▶ [Collected data entries]:

......

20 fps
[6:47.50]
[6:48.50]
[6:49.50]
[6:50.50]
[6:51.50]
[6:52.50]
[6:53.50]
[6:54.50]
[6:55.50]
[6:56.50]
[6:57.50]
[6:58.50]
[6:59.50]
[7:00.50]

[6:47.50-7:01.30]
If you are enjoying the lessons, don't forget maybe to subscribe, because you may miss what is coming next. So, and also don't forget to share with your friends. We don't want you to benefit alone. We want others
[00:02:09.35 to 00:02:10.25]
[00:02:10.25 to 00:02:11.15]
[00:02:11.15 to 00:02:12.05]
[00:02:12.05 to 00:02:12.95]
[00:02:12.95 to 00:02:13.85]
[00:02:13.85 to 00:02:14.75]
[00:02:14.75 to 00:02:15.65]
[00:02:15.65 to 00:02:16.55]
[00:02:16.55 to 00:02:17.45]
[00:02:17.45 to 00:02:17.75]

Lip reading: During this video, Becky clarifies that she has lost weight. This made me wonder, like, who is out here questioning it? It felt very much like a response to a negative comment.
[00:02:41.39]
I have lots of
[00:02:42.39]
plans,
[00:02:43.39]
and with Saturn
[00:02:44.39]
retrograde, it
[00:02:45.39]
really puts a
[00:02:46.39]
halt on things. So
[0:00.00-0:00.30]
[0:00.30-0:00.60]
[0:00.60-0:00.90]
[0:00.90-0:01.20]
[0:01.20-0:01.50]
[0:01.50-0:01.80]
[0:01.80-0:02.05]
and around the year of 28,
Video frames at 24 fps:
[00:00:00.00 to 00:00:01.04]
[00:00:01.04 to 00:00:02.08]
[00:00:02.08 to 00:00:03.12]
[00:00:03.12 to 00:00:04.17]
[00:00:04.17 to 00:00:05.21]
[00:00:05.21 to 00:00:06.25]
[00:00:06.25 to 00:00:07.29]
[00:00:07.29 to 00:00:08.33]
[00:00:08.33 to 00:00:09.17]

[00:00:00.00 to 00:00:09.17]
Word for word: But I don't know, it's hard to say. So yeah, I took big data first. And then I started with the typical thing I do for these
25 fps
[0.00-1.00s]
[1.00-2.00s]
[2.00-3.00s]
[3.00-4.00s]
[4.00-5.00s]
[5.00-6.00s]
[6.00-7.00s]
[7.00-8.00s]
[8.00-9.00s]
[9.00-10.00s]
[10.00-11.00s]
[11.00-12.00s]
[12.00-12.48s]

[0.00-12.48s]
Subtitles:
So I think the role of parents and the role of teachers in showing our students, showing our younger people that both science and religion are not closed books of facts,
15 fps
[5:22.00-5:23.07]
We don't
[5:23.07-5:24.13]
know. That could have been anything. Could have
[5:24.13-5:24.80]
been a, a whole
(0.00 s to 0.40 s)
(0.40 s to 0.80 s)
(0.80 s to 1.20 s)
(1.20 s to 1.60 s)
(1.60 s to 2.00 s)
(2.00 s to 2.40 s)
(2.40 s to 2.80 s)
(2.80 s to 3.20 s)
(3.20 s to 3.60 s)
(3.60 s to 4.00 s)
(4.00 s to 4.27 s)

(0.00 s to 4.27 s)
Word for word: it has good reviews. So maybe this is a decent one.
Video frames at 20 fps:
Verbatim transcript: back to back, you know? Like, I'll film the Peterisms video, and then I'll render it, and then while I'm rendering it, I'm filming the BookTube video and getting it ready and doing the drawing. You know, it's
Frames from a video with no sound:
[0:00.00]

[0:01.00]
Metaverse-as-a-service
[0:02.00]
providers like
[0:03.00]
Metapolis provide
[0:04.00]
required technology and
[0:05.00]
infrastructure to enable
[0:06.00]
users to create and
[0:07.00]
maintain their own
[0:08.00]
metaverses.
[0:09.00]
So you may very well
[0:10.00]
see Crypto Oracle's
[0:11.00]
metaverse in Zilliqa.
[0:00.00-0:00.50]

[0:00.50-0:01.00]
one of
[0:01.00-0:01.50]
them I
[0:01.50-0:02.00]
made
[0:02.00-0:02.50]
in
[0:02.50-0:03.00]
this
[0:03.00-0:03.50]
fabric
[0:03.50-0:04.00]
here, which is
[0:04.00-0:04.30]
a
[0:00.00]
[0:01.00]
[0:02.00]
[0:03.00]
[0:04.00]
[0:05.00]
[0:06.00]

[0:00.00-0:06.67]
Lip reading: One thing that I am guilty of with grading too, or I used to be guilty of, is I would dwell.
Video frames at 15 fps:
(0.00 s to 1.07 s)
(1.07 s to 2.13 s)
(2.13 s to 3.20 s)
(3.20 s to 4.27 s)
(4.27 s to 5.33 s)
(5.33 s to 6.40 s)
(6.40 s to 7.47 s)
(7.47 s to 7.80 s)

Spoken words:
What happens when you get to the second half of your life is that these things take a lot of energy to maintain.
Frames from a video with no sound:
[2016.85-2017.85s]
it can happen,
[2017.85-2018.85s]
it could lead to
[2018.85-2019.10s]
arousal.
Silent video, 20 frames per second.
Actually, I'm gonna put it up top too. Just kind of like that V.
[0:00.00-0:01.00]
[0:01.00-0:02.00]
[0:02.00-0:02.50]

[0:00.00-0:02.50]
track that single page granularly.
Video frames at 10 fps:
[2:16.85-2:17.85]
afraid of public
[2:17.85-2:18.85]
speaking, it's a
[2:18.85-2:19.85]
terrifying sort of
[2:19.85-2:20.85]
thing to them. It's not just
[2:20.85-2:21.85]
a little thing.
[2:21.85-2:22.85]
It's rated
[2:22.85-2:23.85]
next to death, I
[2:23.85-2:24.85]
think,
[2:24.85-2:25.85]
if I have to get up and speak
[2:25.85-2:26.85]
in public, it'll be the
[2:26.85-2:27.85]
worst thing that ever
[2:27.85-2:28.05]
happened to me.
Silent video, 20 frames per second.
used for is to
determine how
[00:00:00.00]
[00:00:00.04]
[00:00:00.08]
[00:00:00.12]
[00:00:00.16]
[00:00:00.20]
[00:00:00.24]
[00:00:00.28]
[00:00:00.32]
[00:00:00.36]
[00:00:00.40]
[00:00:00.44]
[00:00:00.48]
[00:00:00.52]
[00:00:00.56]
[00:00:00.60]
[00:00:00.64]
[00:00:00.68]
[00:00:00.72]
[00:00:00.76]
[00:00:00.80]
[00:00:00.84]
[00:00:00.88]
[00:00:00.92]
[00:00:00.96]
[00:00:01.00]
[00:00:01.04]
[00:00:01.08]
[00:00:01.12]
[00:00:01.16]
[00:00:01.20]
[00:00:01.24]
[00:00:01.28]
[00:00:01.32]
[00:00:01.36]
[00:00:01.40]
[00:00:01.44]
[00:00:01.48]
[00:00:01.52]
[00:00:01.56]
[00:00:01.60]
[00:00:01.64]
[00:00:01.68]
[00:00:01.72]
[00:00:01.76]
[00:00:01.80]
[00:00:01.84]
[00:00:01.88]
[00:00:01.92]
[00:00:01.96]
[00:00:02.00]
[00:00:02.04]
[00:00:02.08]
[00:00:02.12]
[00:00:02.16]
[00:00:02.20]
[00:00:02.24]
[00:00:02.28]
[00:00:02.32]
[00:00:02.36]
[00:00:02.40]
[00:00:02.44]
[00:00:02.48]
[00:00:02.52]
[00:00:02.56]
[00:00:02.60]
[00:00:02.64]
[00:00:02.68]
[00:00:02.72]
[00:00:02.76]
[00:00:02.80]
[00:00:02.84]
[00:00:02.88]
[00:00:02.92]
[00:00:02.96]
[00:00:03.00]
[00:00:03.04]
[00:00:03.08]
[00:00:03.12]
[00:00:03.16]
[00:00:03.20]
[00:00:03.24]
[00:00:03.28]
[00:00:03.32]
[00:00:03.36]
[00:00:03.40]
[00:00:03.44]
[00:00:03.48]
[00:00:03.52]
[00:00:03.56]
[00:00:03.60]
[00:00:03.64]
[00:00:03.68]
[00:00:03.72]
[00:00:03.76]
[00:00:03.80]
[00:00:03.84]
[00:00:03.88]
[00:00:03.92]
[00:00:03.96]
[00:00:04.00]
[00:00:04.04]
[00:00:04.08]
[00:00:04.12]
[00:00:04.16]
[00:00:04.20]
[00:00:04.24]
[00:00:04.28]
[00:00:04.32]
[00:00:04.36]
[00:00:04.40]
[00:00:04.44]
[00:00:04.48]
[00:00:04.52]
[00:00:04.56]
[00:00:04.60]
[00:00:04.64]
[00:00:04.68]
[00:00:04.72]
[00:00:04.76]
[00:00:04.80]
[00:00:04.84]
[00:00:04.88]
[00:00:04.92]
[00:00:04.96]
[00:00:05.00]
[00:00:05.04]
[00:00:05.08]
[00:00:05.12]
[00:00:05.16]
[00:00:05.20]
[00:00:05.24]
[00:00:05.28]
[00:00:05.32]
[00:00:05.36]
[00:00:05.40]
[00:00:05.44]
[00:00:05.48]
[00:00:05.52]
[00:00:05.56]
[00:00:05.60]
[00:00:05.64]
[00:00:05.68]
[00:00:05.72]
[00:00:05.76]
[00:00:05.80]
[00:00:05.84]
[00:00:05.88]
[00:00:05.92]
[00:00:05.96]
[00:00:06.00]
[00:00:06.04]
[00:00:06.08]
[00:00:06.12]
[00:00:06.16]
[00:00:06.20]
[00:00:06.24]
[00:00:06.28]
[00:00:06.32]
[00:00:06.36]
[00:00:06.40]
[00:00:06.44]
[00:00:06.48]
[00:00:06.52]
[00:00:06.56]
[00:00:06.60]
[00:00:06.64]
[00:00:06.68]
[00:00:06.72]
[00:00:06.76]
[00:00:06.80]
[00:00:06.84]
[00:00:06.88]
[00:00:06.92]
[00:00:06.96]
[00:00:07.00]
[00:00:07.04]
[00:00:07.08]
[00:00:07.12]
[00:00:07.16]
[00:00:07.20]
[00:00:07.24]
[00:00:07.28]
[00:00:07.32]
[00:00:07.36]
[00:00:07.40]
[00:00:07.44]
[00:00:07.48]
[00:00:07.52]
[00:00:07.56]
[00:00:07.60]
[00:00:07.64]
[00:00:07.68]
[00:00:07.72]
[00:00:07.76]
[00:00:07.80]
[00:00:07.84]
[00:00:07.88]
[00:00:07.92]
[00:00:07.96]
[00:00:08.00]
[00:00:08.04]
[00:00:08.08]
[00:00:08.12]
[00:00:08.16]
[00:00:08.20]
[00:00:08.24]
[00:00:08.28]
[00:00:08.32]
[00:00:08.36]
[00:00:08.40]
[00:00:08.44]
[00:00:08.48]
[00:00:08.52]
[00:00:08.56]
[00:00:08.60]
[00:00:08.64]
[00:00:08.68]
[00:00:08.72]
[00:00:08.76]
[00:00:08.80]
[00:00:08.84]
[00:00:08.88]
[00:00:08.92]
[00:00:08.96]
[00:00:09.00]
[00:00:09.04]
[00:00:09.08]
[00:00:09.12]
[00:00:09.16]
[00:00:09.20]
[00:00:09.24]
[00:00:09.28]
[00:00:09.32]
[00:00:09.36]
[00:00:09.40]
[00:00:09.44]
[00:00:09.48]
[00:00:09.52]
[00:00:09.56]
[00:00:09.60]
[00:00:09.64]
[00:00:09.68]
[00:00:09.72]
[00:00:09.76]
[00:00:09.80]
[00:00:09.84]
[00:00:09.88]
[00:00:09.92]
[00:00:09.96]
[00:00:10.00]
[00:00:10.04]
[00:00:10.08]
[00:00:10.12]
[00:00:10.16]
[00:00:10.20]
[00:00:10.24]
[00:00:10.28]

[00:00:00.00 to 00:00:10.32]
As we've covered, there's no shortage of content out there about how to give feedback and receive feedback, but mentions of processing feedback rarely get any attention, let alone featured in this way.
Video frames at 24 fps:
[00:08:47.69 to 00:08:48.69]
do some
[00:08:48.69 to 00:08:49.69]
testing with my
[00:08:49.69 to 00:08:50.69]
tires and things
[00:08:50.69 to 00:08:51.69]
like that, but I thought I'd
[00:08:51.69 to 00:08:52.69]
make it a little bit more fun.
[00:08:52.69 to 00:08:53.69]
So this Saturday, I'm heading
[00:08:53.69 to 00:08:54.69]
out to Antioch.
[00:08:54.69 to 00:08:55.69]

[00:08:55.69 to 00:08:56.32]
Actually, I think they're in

......

Which lines should be output? Exactly those from the first line of the data through the line containing "[00:02:17.45 to 00:02:17.75]", inclusive.

20 fps
[6:47.50]
[6:48.50]
[6:49.50]
[6:50.50]
[6:51.50]
[6:52.50]
[6:53.50]
[6:54.50]
[6:55.50]
[6:56.50]
[6:57.50]
[6:58.50]
[6:59.50]
[7:00.50]

[6:47.50-7:01.30]
If you are enjoying the lessons, don't forget maybe to subscribe, because you may miss what is coming next. So, and also don't forget to share with your friends. We don't want you to benefit alone. We want others
[00:02:09.35 to 00:02:10.25]
[00:02:10.25 to 00:02:11.15]
[00:02:11.15 to 00:02:12.05]
[00:02:12.05 to 00:02:12.95]
[00:02:12.95 to 00:02:13.85]
[00:02:13.85 to 00:02:14.75]
[00:02:14.75 to 00:02:15.65]
[00:02:15.65 to 00:02:16.55]
[00:02:16.55 to 00:02:17.45]
[00:02:17.45 to 00:02:17.75]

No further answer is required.